I did.  What I heard glided effortlessly from ethereal pop to gritty twang to darkening soulfulness to some eerie, alchemical space off the map.  It wasn't perfect, mind you.  Some of the songs were overly direct and maybe even a little sophomoric, lyrically speaking.  But.  My God.  That voice.  Through a stereo, it was lovely and powerful and rich.  In person, it had roughly the same effect as that flash of light had on Saul on the road to Damascus. 

It is 2005.  There is a bar on 6th Street in Minneapolis called Gluek's, and JoAnna James has a permanent residency slot there on Tuesday nights.  When you meet her, she is slender and slight; she cannot be taller than 5'4" or so.  The first thing you notice is that she has the bluest eyes you've ever seen.  When her smile lights them up, which it does frequently, they are electric.  The second thing is that JoAnna James the person is sweet and humble and wryly self-deprecating and has almost nothing in common with JoAnna James, Force Of Nature, who will be reappearing on stage as soon as this set break is over.  She stands there at the mic, brandishing that gorgeous Rickenbacker 330 as the band slinks and struts through the intro.  Then she opens her mouth and ... well, you'll describe this as soon as your breath and some portion of your mental faculties return.  You have just been aurally gobsmacked by JoAnna James' pipes.  There is no way someone that tiny should have that voice.  It's a hurricane wrapped in a thermonuclear detonation.  Her range is phenomenal, her control perfect.  The depth of her feeling is astounding.  Whether she's tenderly cooing "Lucky Strike" or bouncing the raw fury of "Molasses" off the back wall, that voice envelops your world.  JoAnna James contains multitudes. 

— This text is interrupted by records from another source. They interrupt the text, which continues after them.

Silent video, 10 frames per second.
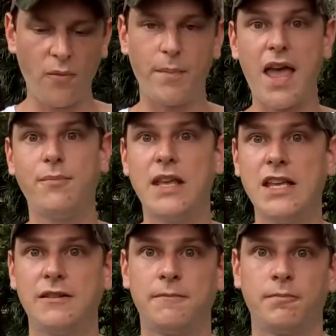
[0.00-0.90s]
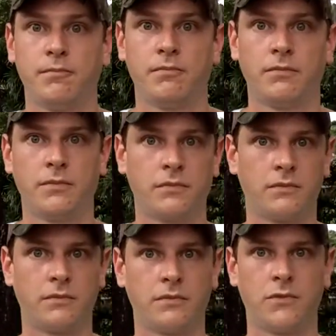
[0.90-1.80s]
Or maybe
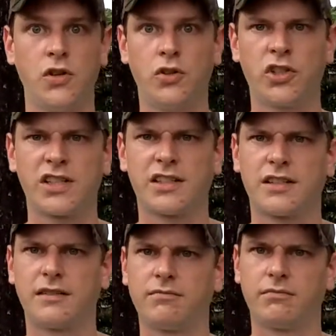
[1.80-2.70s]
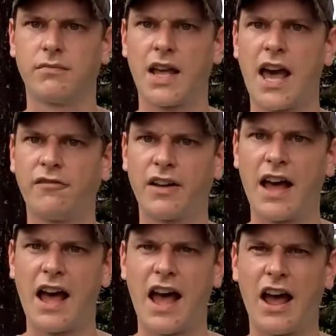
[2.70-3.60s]
you just have
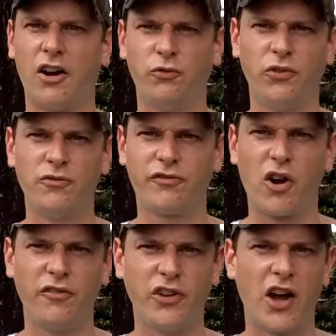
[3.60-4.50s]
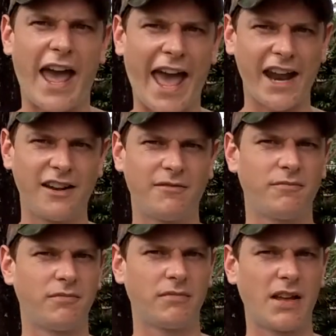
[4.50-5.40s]
a roof over your head
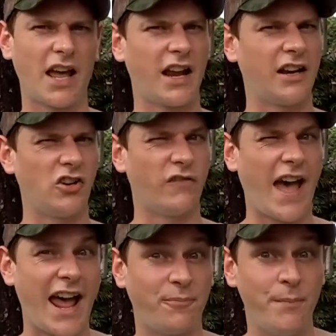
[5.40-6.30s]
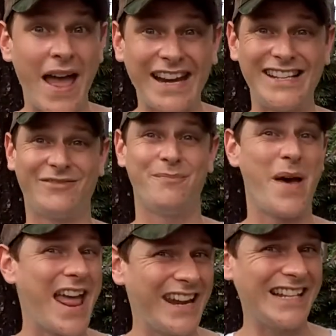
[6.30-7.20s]
and you've had
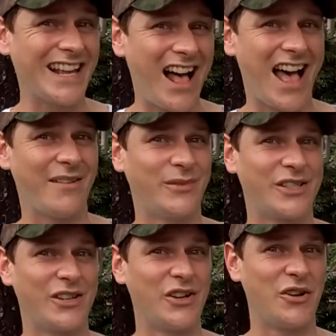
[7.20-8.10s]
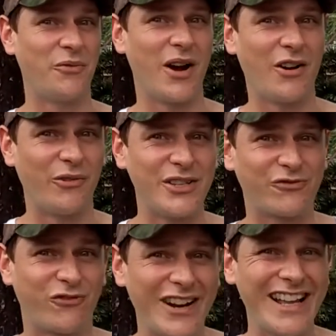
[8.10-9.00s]
many times where it
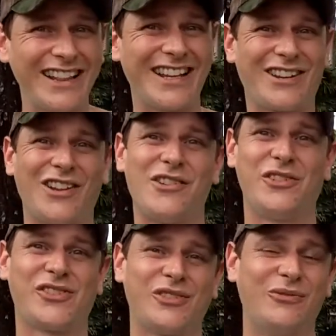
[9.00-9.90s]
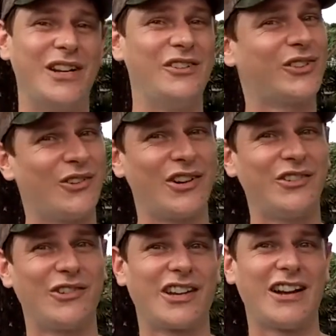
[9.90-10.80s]
was really close when you
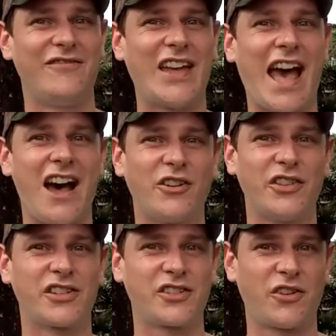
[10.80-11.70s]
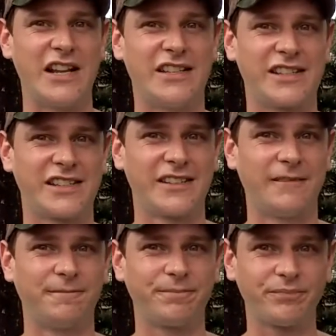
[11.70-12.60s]
thought you were going to be out on the streets,
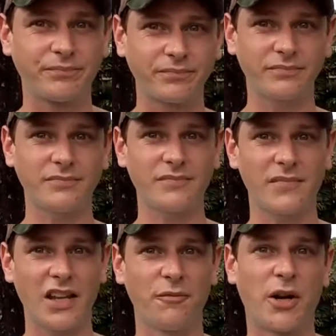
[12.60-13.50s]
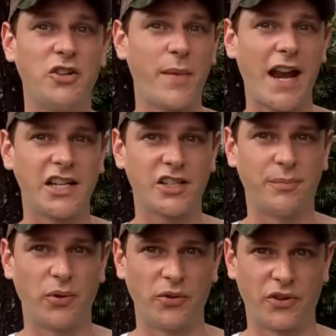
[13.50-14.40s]
but you
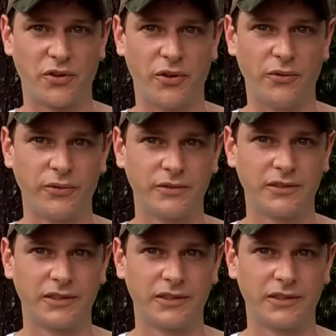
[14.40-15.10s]
managed to pull through.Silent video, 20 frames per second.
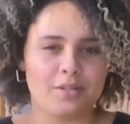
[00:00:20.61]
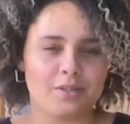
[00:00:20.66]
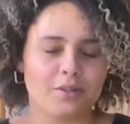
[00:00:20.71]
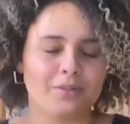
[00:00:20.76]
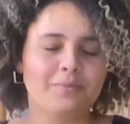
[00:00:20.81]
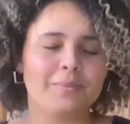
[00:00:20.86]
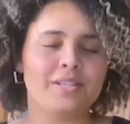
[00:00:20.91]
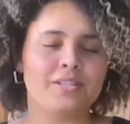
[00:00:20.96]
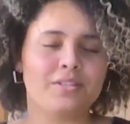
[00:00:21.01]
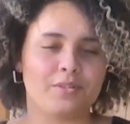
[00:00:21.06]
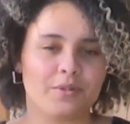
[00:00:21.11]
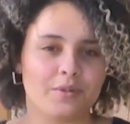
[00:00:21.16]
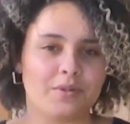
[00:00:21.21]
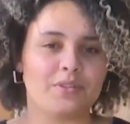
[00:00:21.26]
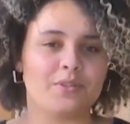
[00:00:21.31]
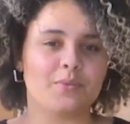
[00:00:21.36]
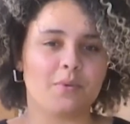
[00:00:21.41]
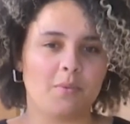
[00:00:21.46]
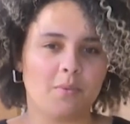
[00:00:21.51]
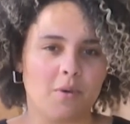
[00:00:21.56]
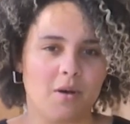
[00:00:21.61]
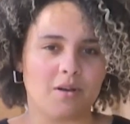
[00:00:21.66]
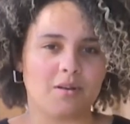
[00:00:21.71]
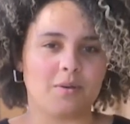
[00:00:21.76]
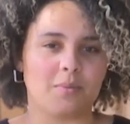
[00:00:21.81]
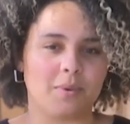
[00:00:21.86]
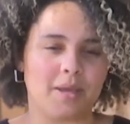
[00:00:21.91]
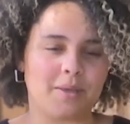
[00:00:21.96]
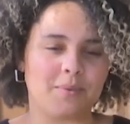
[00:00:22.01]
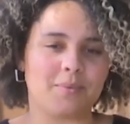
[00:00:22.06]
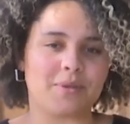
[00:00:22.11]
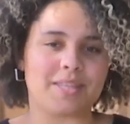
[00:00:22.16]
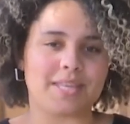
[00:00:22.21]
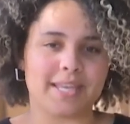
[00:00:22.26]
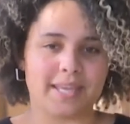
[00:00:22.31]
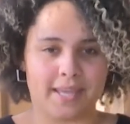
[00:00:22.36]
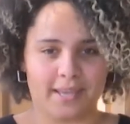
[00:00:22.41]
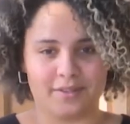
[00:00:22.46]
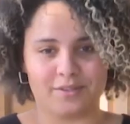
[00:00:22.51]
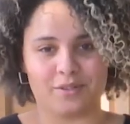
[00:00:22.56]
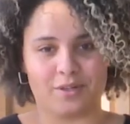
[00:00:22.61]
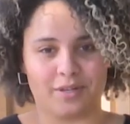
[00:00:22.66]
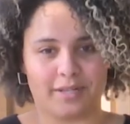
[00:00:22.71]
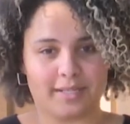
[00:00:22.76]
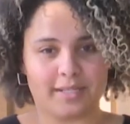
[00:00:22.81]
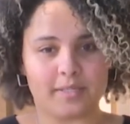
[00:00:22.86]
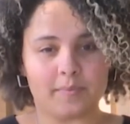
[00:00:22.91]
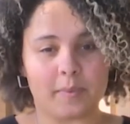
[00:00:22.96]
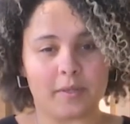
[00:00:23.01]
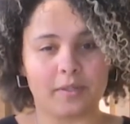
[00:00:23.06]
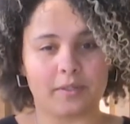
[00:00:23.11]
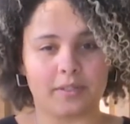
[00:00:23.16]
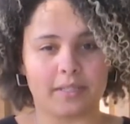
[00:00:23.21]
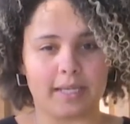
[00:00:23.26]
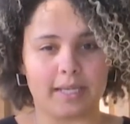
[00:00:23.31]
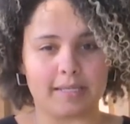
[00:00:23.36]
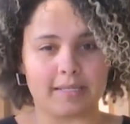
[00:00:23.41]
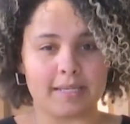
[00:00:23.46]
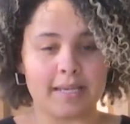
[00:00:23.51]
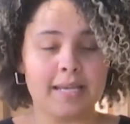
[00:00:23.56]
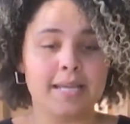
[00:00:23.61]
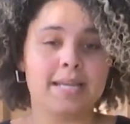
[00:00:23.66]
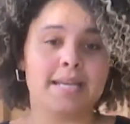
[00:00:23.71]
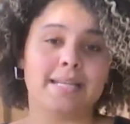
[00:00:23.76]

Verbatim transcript: told me students will walk away with a hands on experience.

Back in the present, I think about the fact that for two years I was fortunate enough to see JoAnna James live probably twenty or thirty times.  Every time, without fail, that voice left me deleriously, joyfully shell-shocked.  Then it was time for her to move on.  JoAnna went out to L.A. to pursue her dreams.  Were those nights at Gluek's or The Fine Line or 7th Street Entry the same as, say, seeing Mahalia Jackson in her prime?  Probably not.  But in the moment, with the thunder of that voice rolling out over you and all creation, they were surely incredible. 

That was Joanna James.  And, from 2008 to 2010, and occasionally thereafter, that's what watching Michael Turner run the rock was like.  Thanks for everything.  Both of you.